Matt Dunn

Personal information
- Full name: Matthew Peter Dunn
- Born: 5 May 1992 (age 34) Egham, Surrey, England
- Height: 6 ft 1 in (1.85 m)
- Batting: Left-handed
- Bowling: Right-arm fast-medium
- Role: Bowler

Domestic team information
- 2010–2025: Surrey (squad no. 4)
- FC debut: 9 May 2010 Surrey v Bangladeshis
- LA debut: 8 August 2011 England Development XI v Sri Lanka A

Career statistics
| Competition | FC | LA | T20 |
| Matches | 43 | 23 | 25 |
| Runs scored | 197 | 80 | 10 |
| Batting average | 7.03 | 13.33 | 3.33 |
| 100s/50s | 0/0 | 0/0 | 0/0 |
| Top score | 31* | 34 | 6 |
| Balls bowled | 6,511 | 866 | 441 |
| Wickets | 117 | 23 | 31 |
| Bowling average | 36.21 | 40.34 | 21.90 |
| 5 wickets in innings | 4 | 0 | 0 |
| 10 wickets in match | 0 | 0 | 0 |
| Best bowling | 5/43 | 2/32 | 3/8 |
| Catches/stumpings | 10/– | 6/– | 6/– |
- Source: CricketArchive, 21 August 2025

= Matt Dunn (cricketer) =

English cricketer (born 1992)

Matthew Peter Dunn (born 5 May 1992) is an English former professional cricketer. He was a left-handed batsman who bowled right-arm fast-medium.

==Career==
Dunn represented England Under-19s, having made his debut for the team against Bangladesh Under-19s in a Youth One Day International in 2009. Following this he went on to play Youth Test and Youth Twenty20 Internationals. During the 2010 season, he made his first-class debut for Surrey against the touring Bangladeshis. He made three further first-class appearances for Surrey the following season, against Cambridge MCCU, and in the County Championship against Derbyshire and Gloucestershire. In his four first-class appearances to date, he has taken 9 wickets at an average of 26.77, with best figures of 5/56. His maiden five wicket haul came against Derbyshire, in his first County Championship match.

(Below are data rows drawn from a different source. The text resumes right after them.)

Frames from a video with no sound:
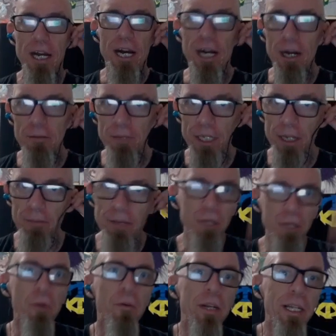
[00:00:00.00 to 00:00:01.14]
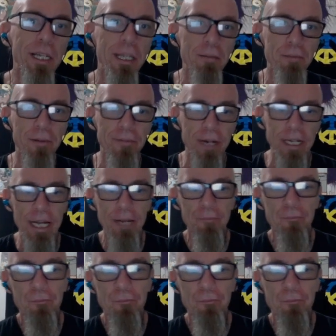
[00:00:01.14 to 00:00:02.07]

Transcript: But sometimes we want to simplify that.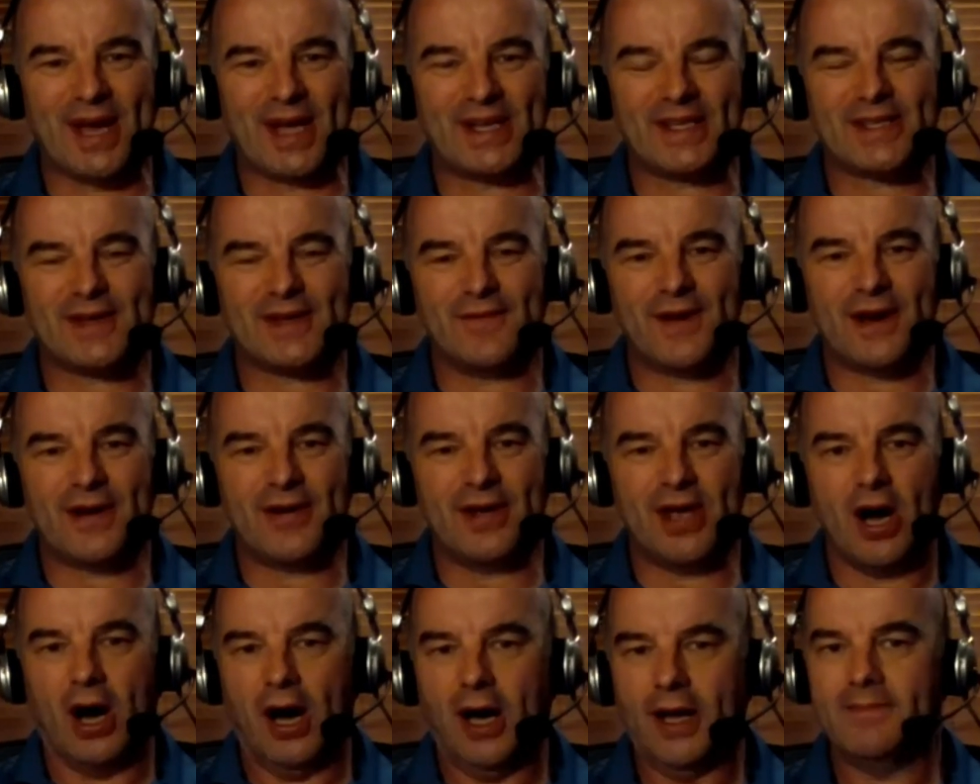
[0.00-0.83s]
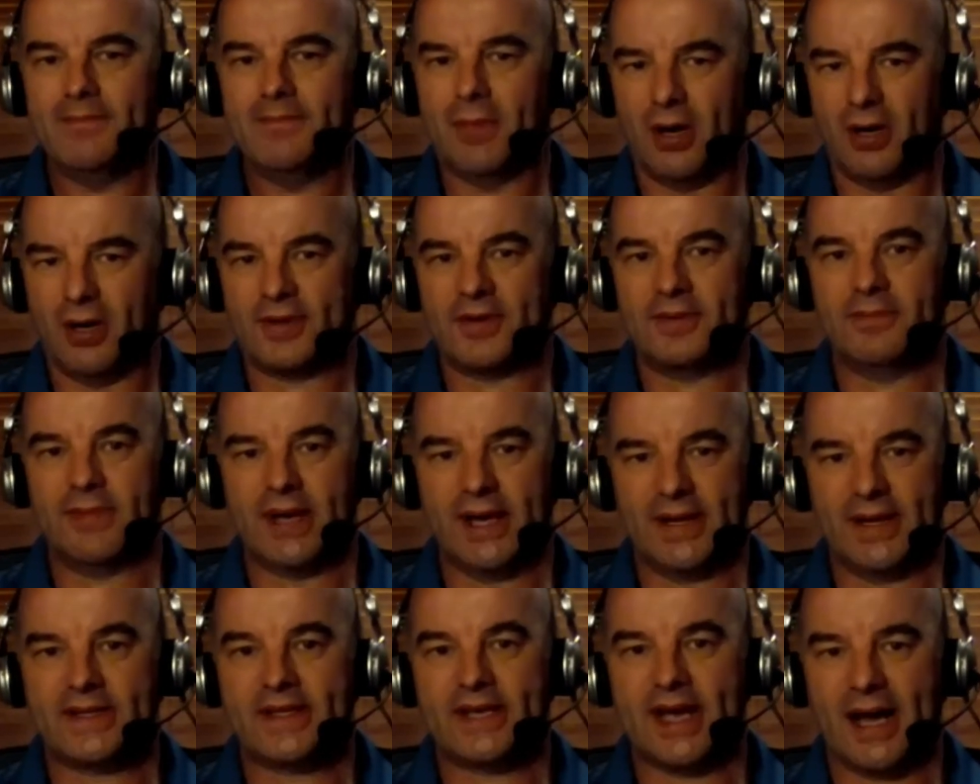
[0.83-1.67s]
That's a very
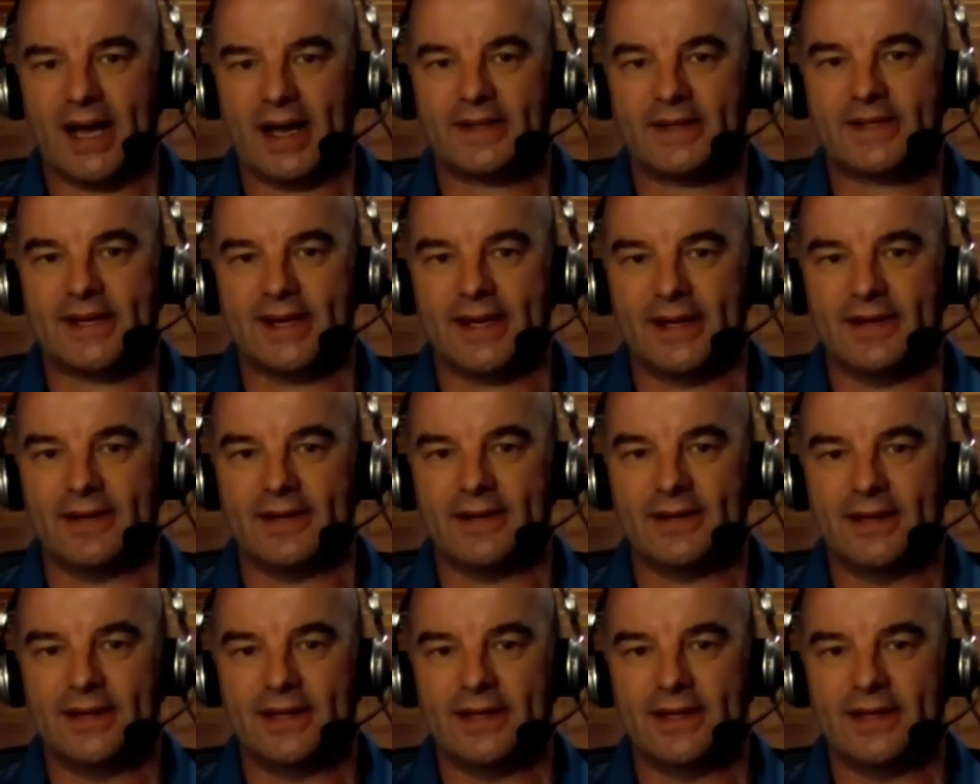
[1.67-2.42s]
unmodern mentality,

Dunn also made his List A debut in the 2011 season though not for Surrey. It instead came for an England Player Development XI against the touring Sri Lanka A team. He took the wickets of Bhanuka Rajapaksa and Sajeewa Weerakoon for the cost of 32 runs from 6 overs.

Dunn was Surrey's leading first-class wicket-taker in 2014 with 47. He received a call up to the England Lions four day squad in December 2014 for the tour of South Africa. After a decent 2015 two Championship games was all he managed across 2016 and 2017 as injuries hampered his progress. Dunn was part of the Surrey team that won the 2018 County Championship. Dunn showed signs of getting back to his very best when he ran through Somerset with 5 for 43 in a first class match at Guildford in 2019.

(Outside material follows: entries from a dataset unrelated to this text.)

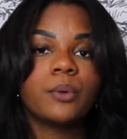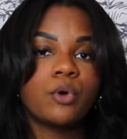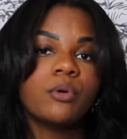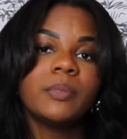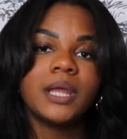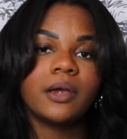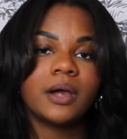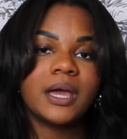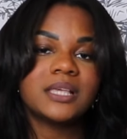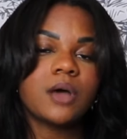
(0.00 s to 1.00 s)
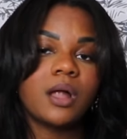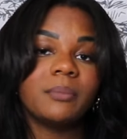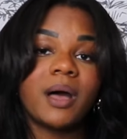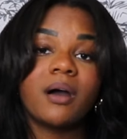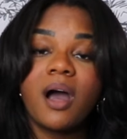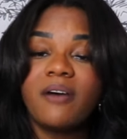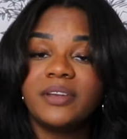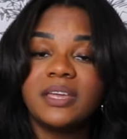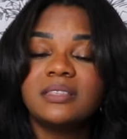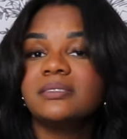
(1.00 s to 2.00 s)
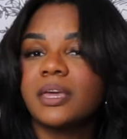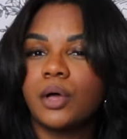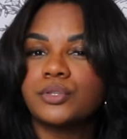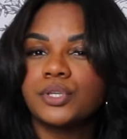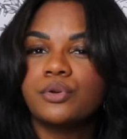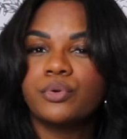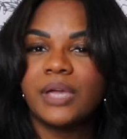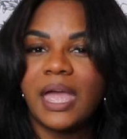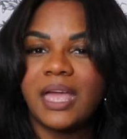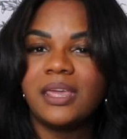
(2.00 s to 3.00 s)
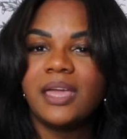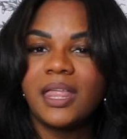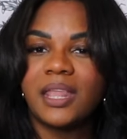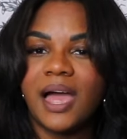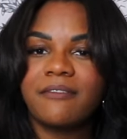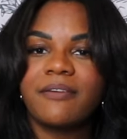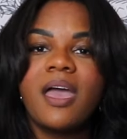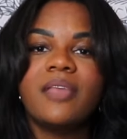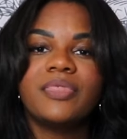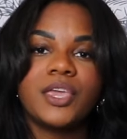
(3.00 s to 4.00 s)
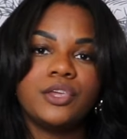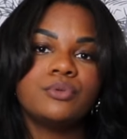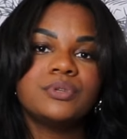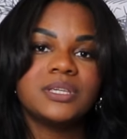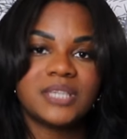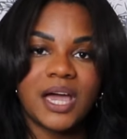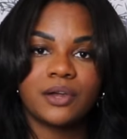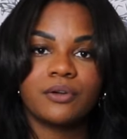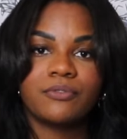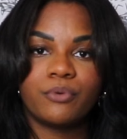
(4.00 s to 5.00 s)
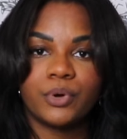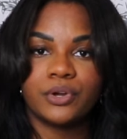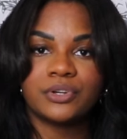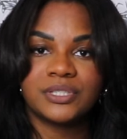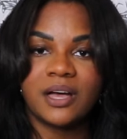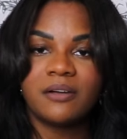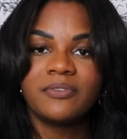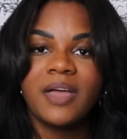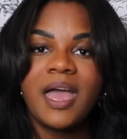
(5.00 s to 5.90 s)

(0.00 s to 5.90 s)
a grown woman era is all about confidence and also creating a life that you desire for yourself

Dunn was part of the Surrey team that won the 2022 County Championship. On 30 August 2023 Dunn signed a new contract with Surrey.

On 21 August 2025, he announced his retirement from professional cricket on medical grounds because of on-going pain from a shoulder injury he sustained during a second XI match against Middlesex in May 2024.

==Personal life==
Dunn is married to Jessica, and they had a daughter, Florence, who suffered from Dravet syndrome, from which she died in March 2023, aged two.